INFORMATION SHOWN:
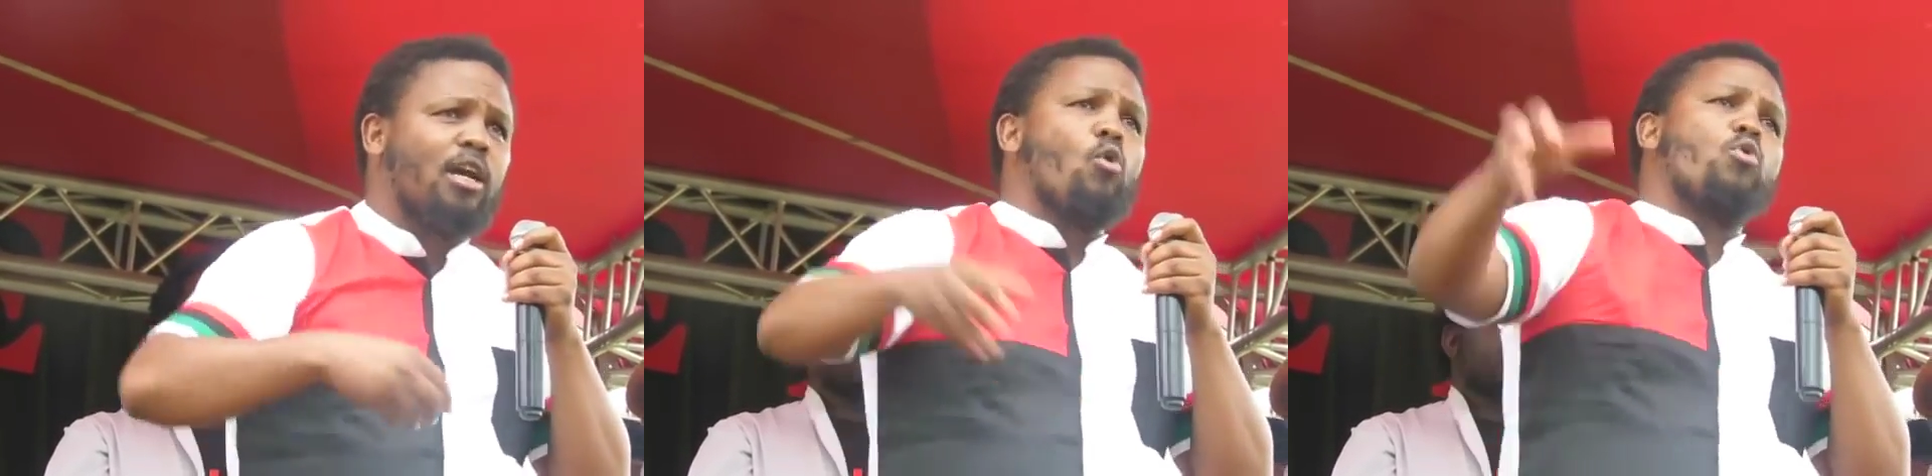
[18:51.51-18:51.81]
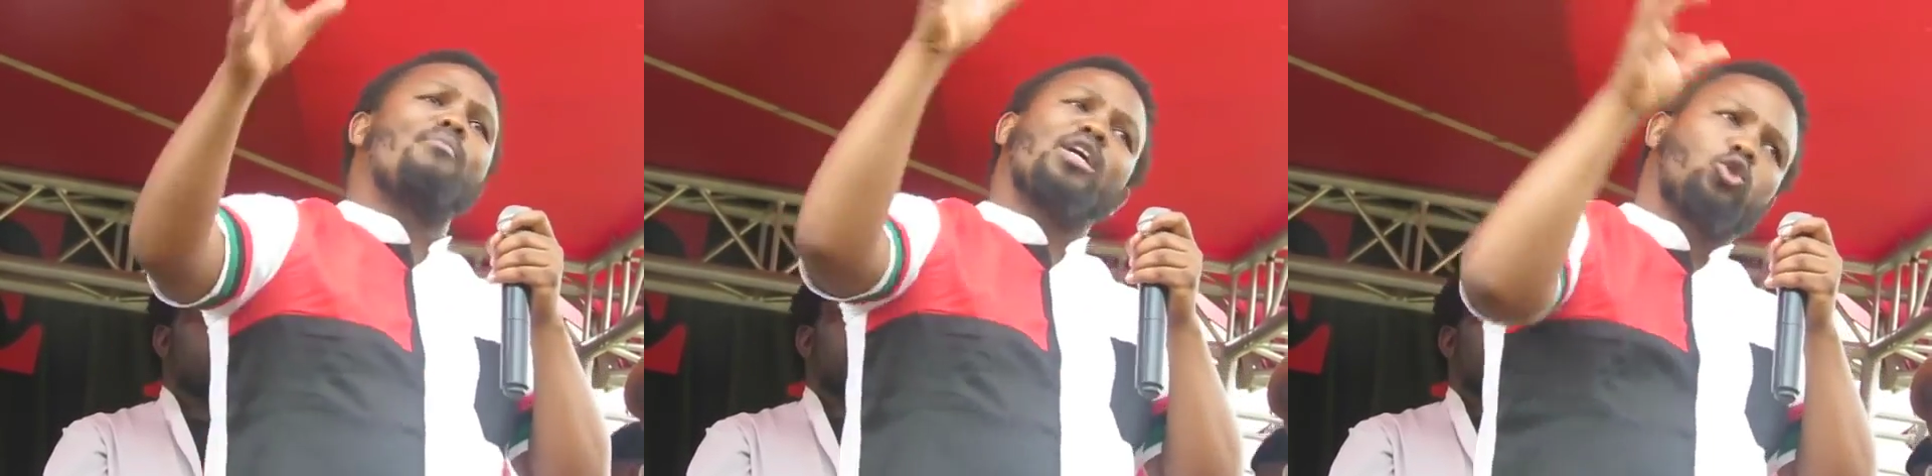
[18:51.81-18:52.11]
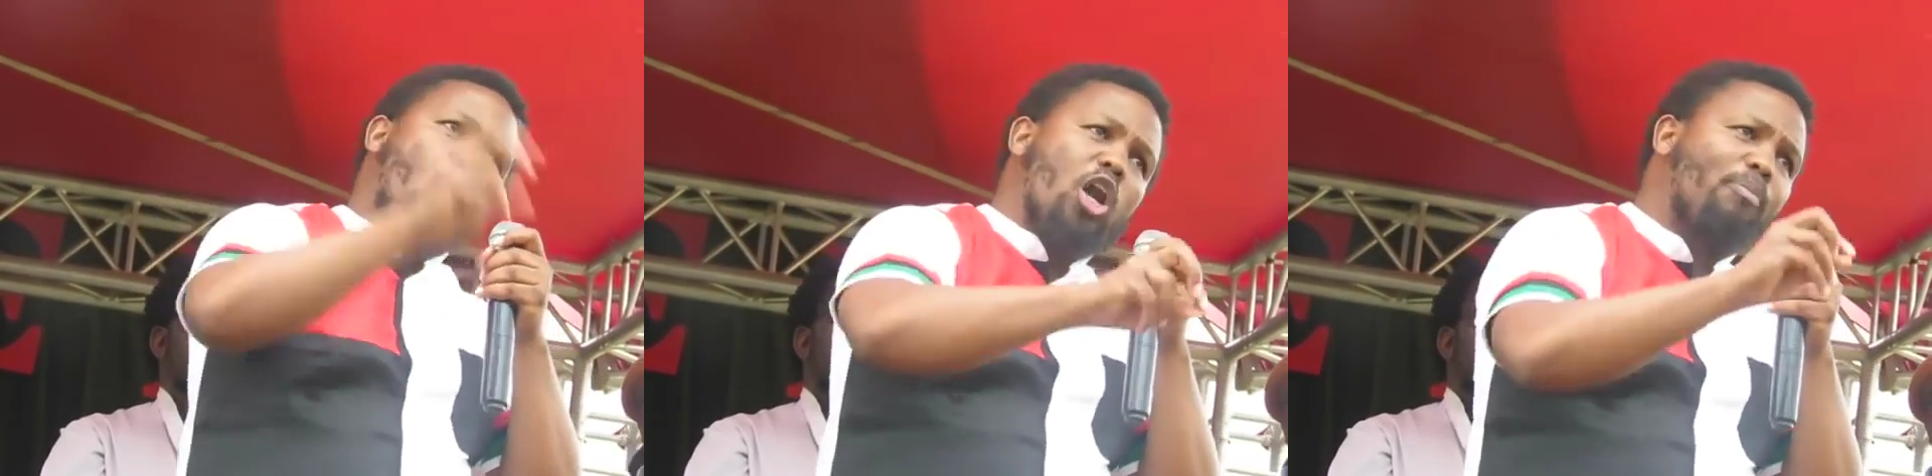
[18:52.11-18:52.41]
We must
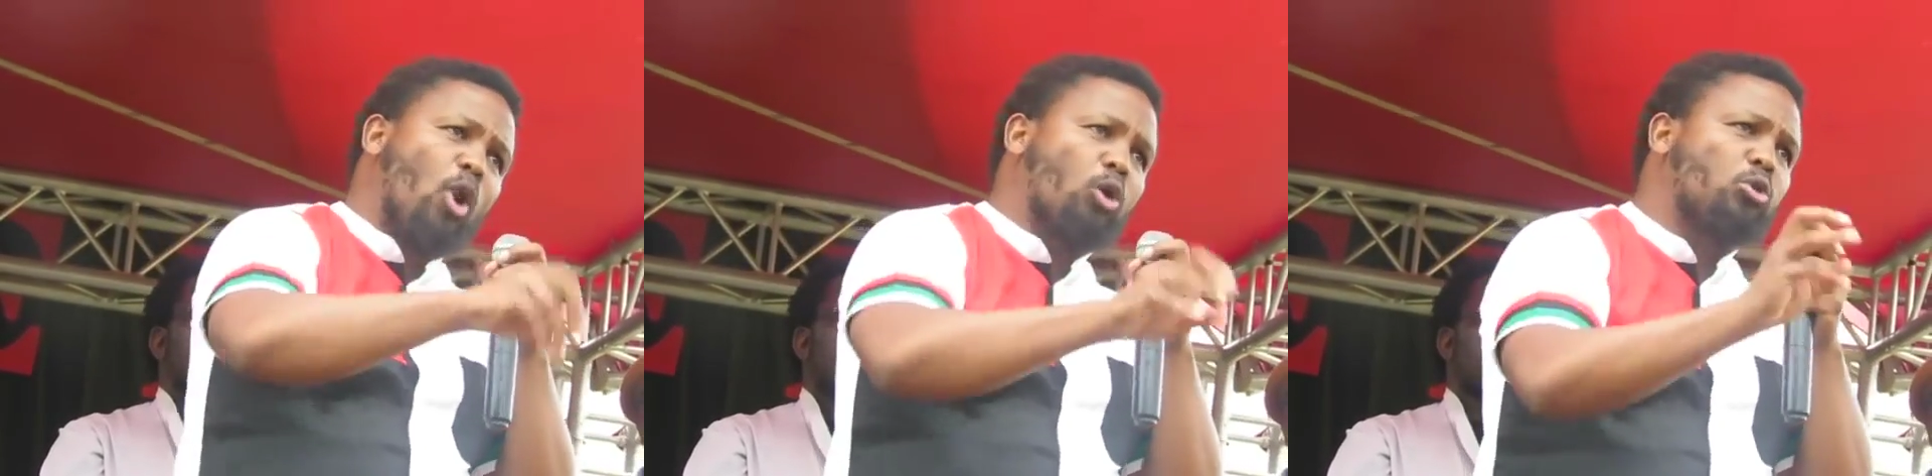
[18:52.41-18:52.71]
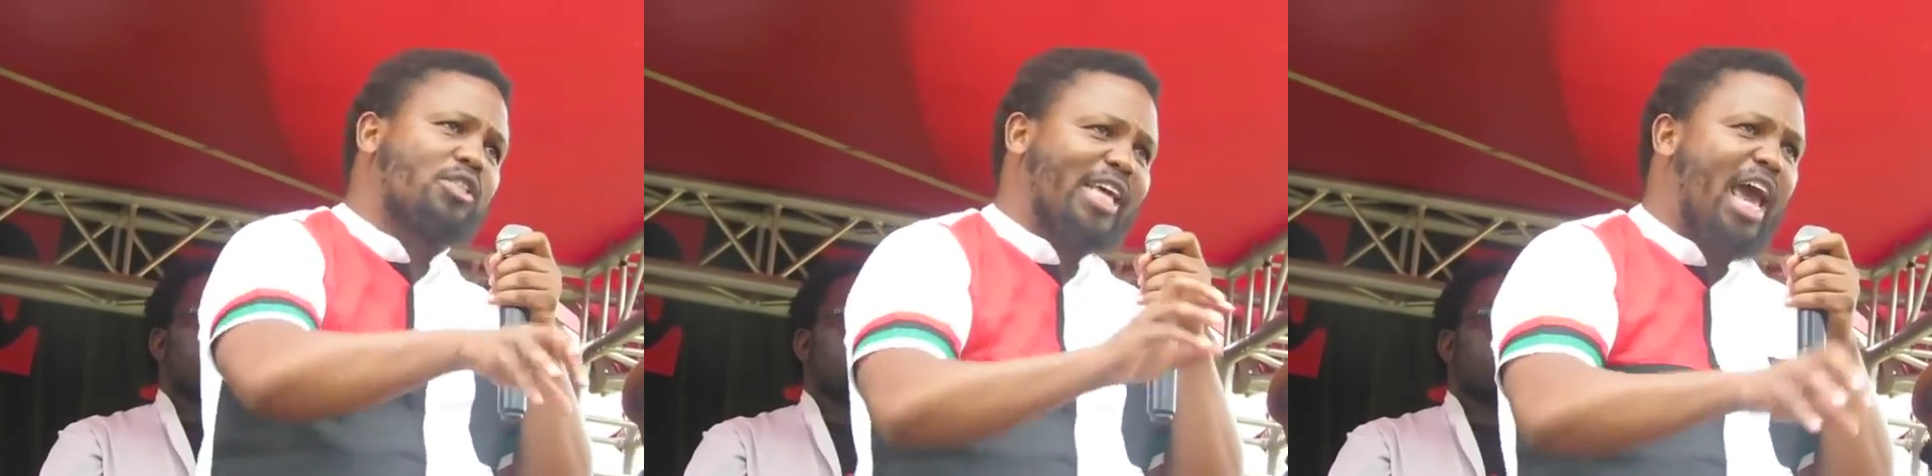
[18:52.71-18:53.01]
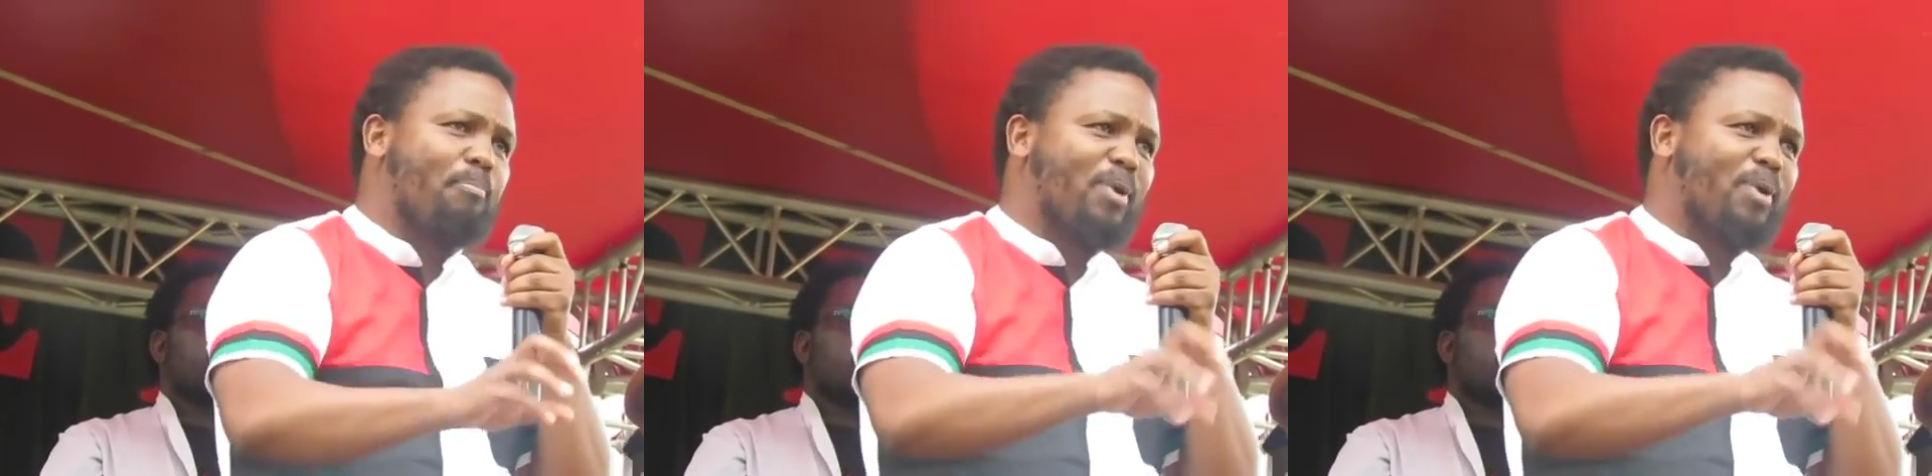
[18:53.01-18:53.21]
all belong to the same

EXERCISE: Write out exactly the lines from the line that contains "[18:52.11-18:52.41]" to the last line of the material above, both included; pictures do not belong in the copy.

RESULT:
[18:52.11-18:52.41]
We must
[18:52.41-18:52.71]
[18:52.71-18:53.01]
[18:53.01-18:53.21]
all belong to the same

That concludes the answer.